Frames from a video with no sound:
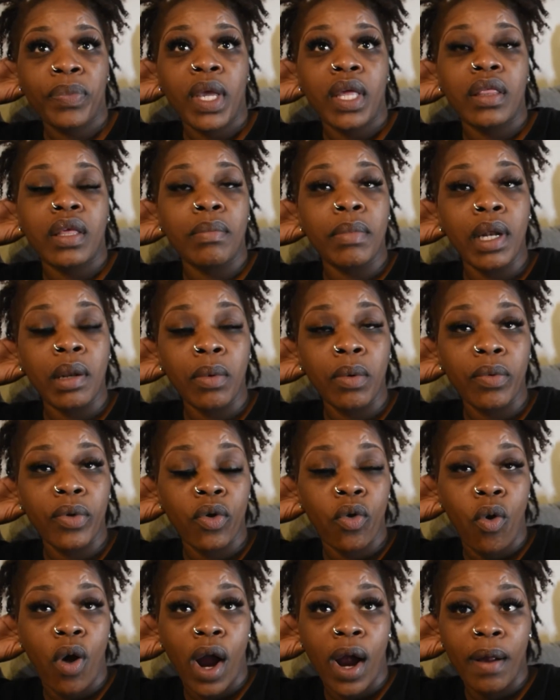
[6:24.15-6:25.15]
The minimum
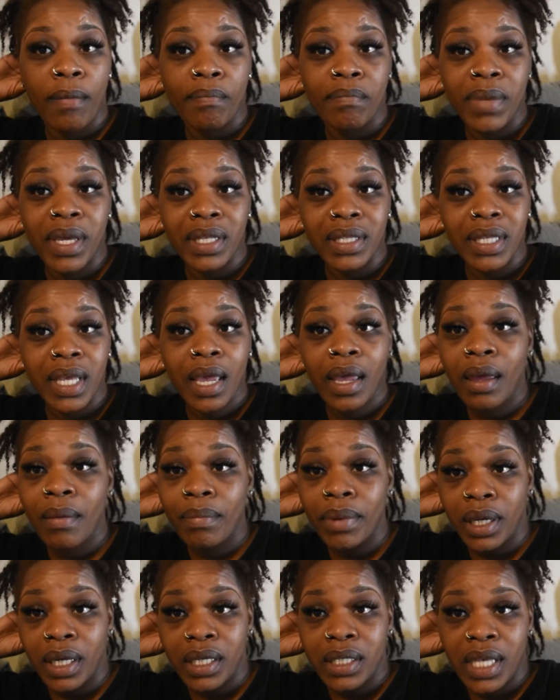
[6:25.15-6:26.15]
requirements
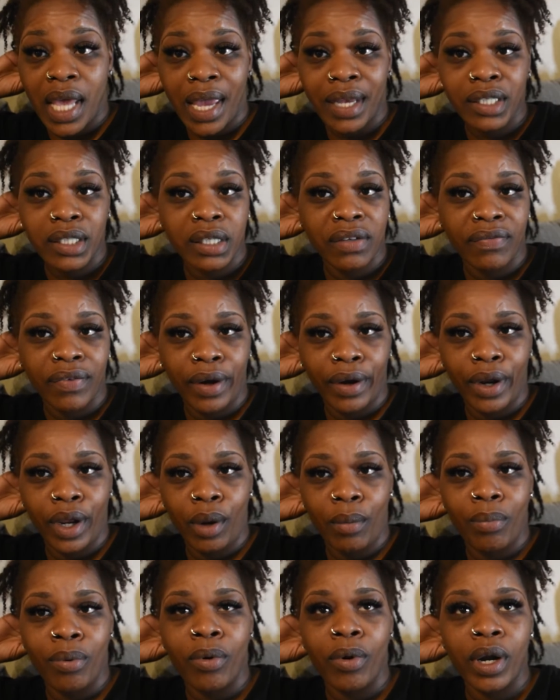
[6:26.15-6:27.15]
handbook is actually very
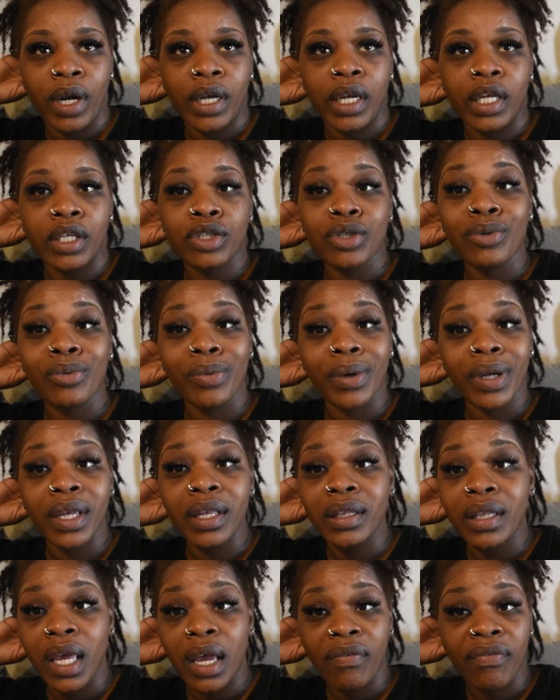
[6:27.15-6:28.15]
important that you
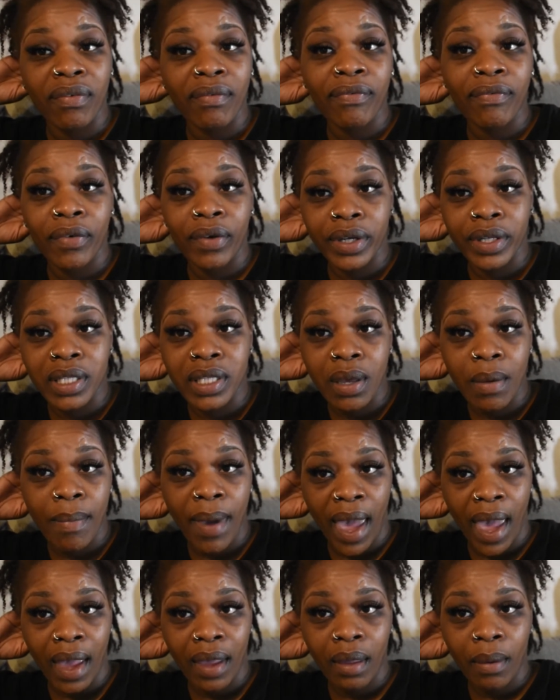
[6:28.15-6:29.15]
read that from front to
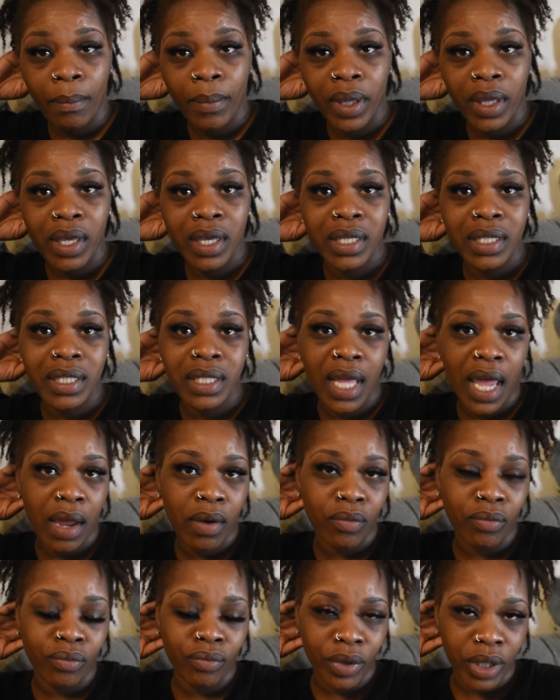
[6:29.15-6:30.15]
back, because
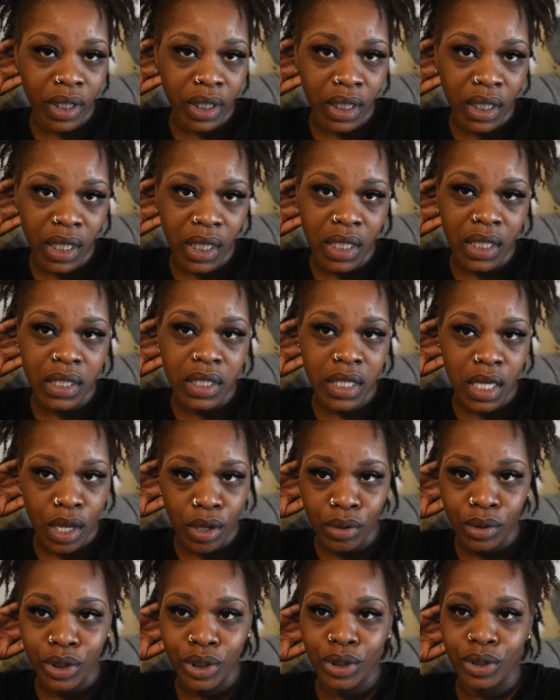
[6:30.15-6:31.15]
that really
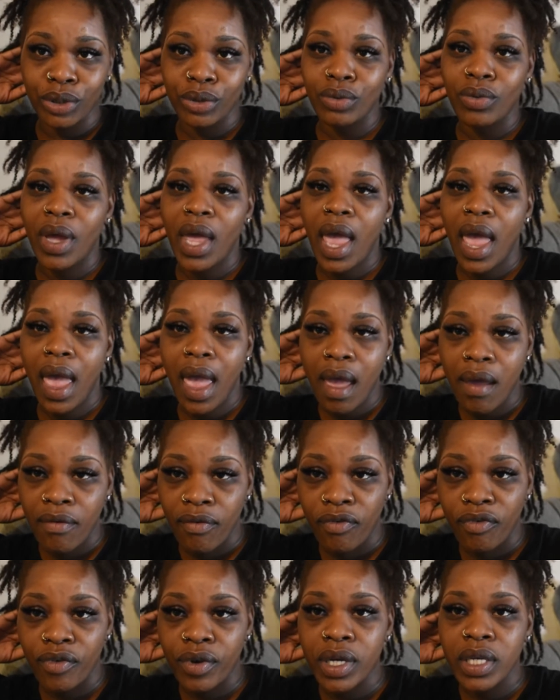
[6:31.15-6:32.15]
tells you
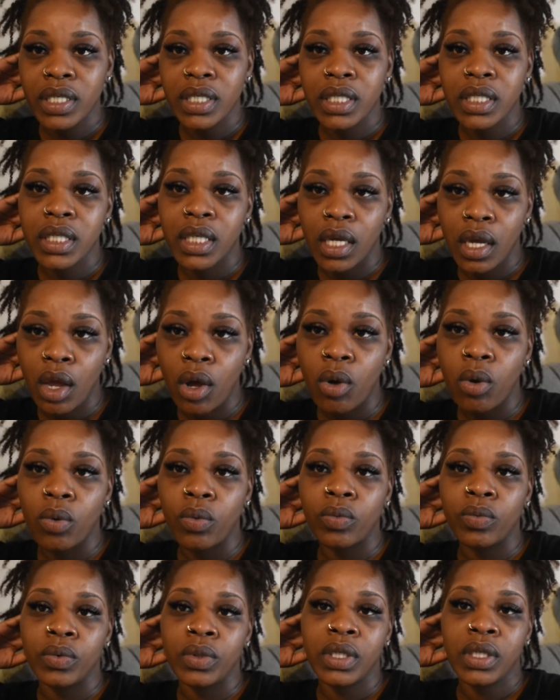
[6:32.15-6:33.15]
every
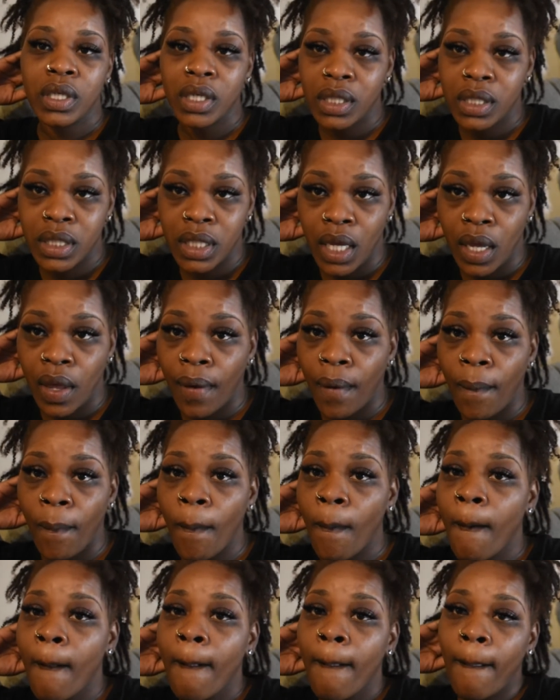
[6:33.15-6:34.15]
single detail
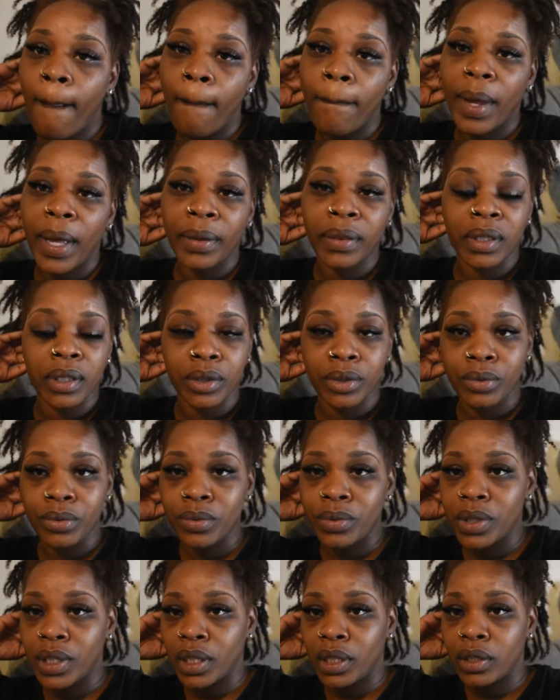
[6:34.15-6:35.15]
about the
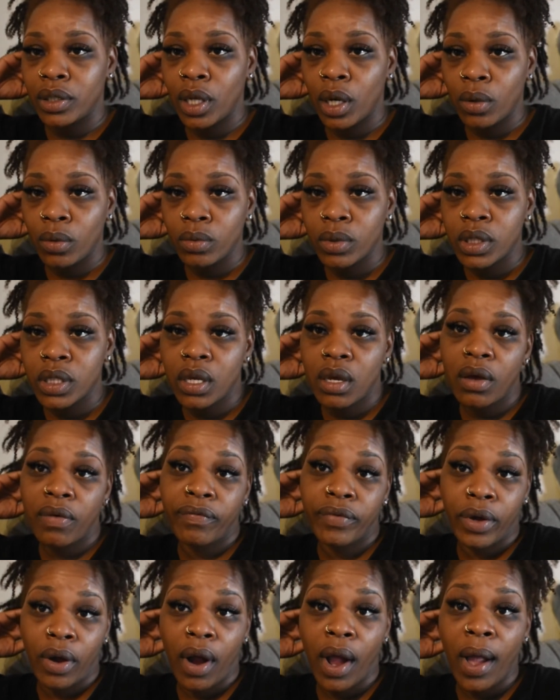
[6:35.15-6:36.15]
do's and don'ts
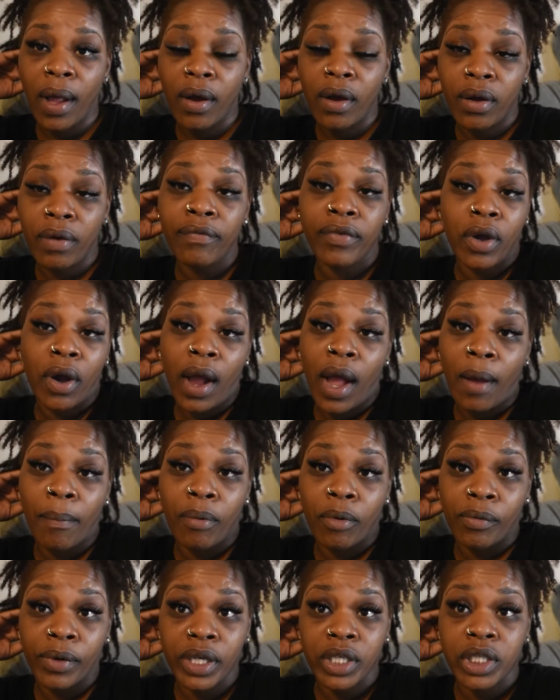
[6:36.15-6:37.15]
of your
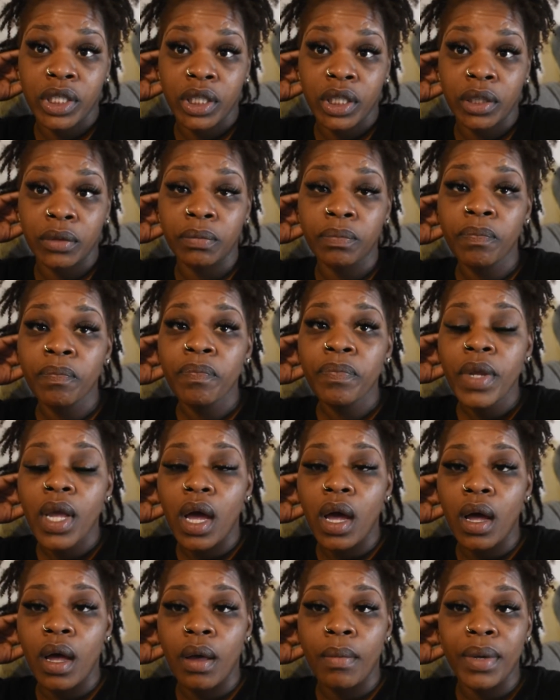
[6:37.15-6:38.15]
operation,
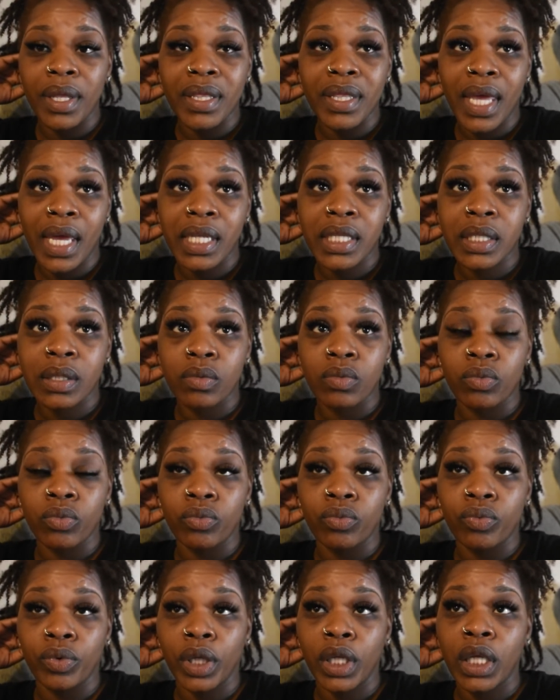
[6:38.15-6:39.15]
and that's
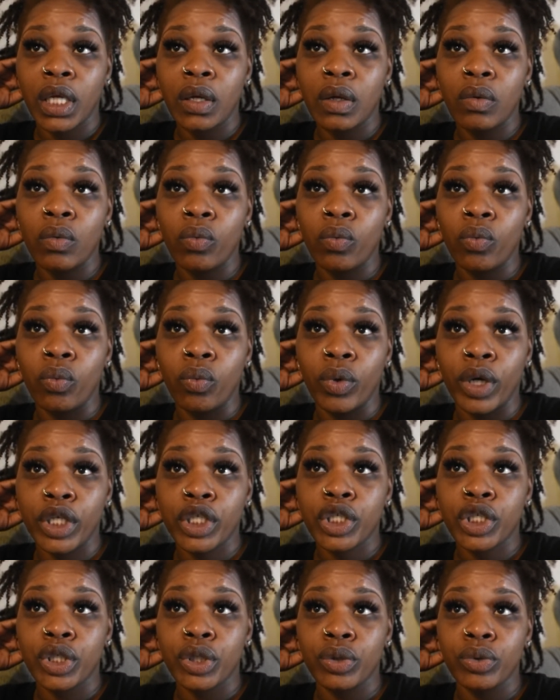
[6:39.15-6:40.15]
really
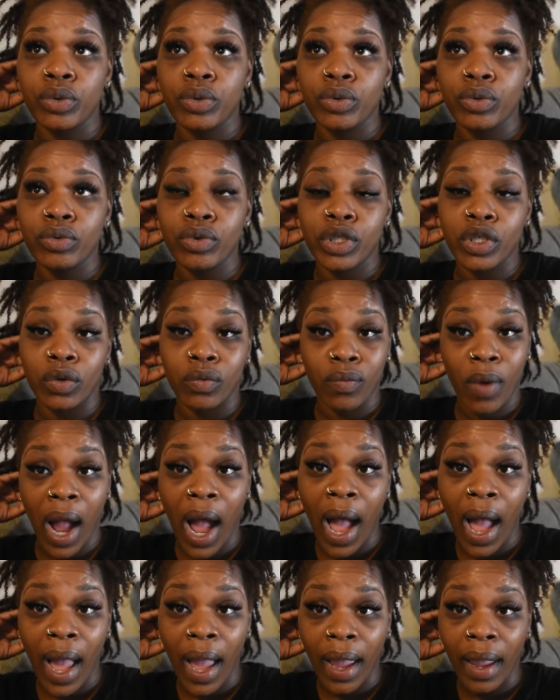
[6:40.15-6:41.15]
what you
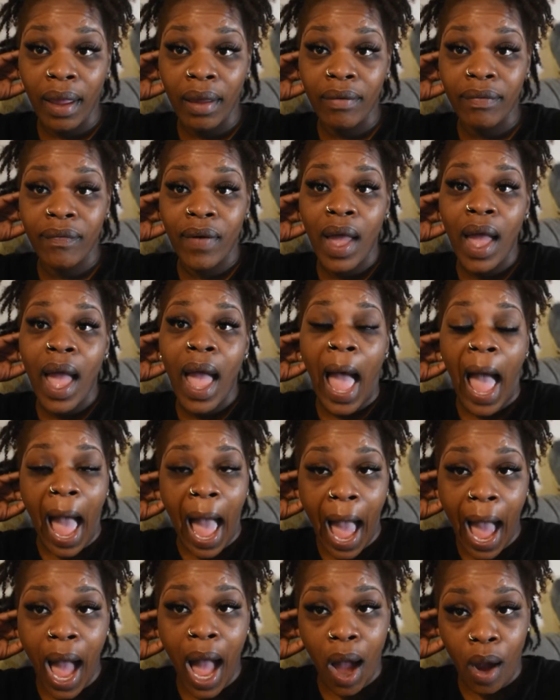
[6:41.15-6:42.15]
derive
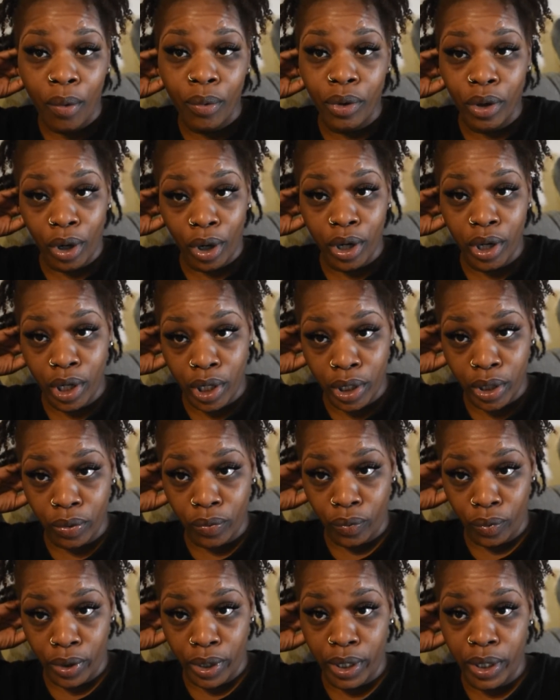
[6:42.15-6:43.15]
how you're gonna
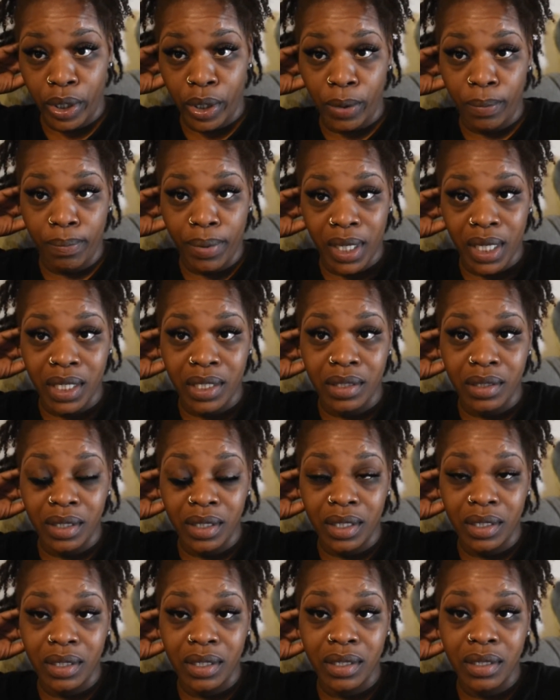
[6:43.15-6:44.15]
run your
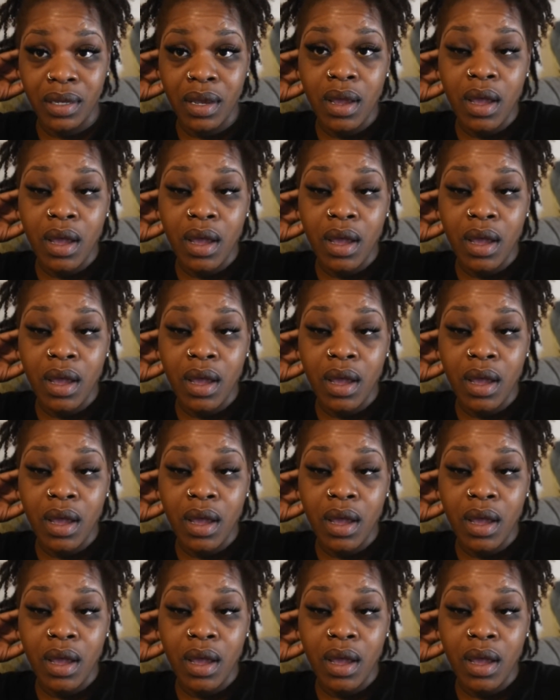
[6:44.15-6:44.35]
business,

● **THE PROBLEM**
Verbatim copy without images: write the records above out in full.

● **OUTPUT BELOW**
Frames from a video with no sound:
[6:24.15-6:25.15]
The minimum
[6:25.15-6:26.15]
requirements
[6:26.15-6:27.15]
handbook is actually very
[6:27.15-6:28.15]
important that you
[6:28.15-6:29.15]
read that from front to
[6:29.15-6:30.15]
back, because
[6:30.15-6:31.15]
that really
[6:31.15-6:32.15]
tells you
[6:32.15-6:33.15]
every
[6:33.15-6:34.15]
single detail
[6:34.15-6:35.15]
about the
[6:35.15-6:36.15]
do's and don'ts
[6:36.15-6:37.15]
of your
[6:37.15-6:38.15]
operation,
[6:38.15-6:39.15]
and that's
[6:39.15-6:40.15]
really
[6:40.15-6:41.15]
what you
[6:41.15-6:42.15]
derive
[6:42.15-6:43.15]
how you're gonna
[6:43.15-6:44.15]
run your
[6:44.15-6:44.35]
business,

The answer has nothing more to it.